Amongst all animal models of seizure and epilepsy, the maximal electroshock (MES) model is categorized as a model of generalized tonic-clonic seizure. When screening anticonvulsant candidates the MES model is an excellent tool for evaluating anti-seizure characteristics compared to a focal or partial seizure model (Psychomotor Seizure) such as the 6 Hz Model.

In the study described below, the effects of Phenytoin at various dose levels of 3, 10, 30 and 60 mg/kg were compared to vehicle treated mice. Animals were treated with either vehicle or Phenytoin and observed for 60 minutes prior to MES.

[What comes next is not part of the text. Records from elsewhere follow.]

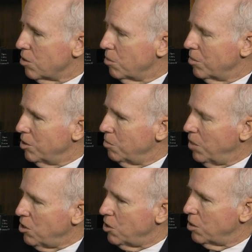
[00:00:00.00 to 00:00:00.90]
So when you
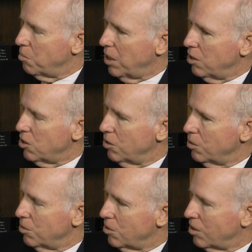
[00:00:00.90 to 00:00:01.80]
mention the patient
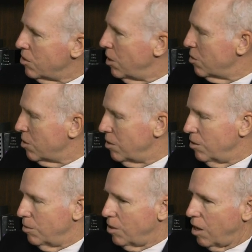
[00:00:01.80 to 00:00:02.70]
who says to
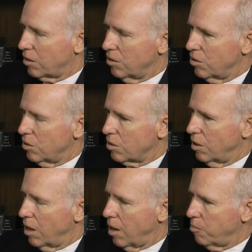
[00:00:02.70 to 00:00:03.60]
you, doctor, is this
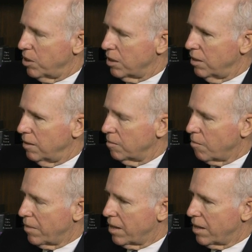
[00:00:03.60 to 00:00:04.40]
going to happen again?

Latency to tonic hindlimb seizure in CD1 mice treated with increasing doses of phenytoin.

Maximal electroshock Phenytoin dose response. ICR-CD-1 mice (N=10) were treated with vehicle or Phenytoin (3, 10, 30 or 60 mg/kg) treatment and administered a 60 Hz corneal stimulation (25 mA).  A 20 second max-out time was used for the mice that did not seize. Any seizure activity (i.e. clonic seizures defined as rapid spasms or jerky movements of the limbs) prior to tonic hindlimb seizure was recorded as presence of seizure.

All mice in the vehicle and Phenytoin 3 and 10 mg/kg groups displayed tonic seizure after a few seconds of receiving the current. Mice that were treated with Phenytoin 30 mg/kg all reached the 20 second timeout without displaying signs of a tonic seizure. Data are mean ± SEM, 20 second time-out; ***p<0.0001 compared to vehicle.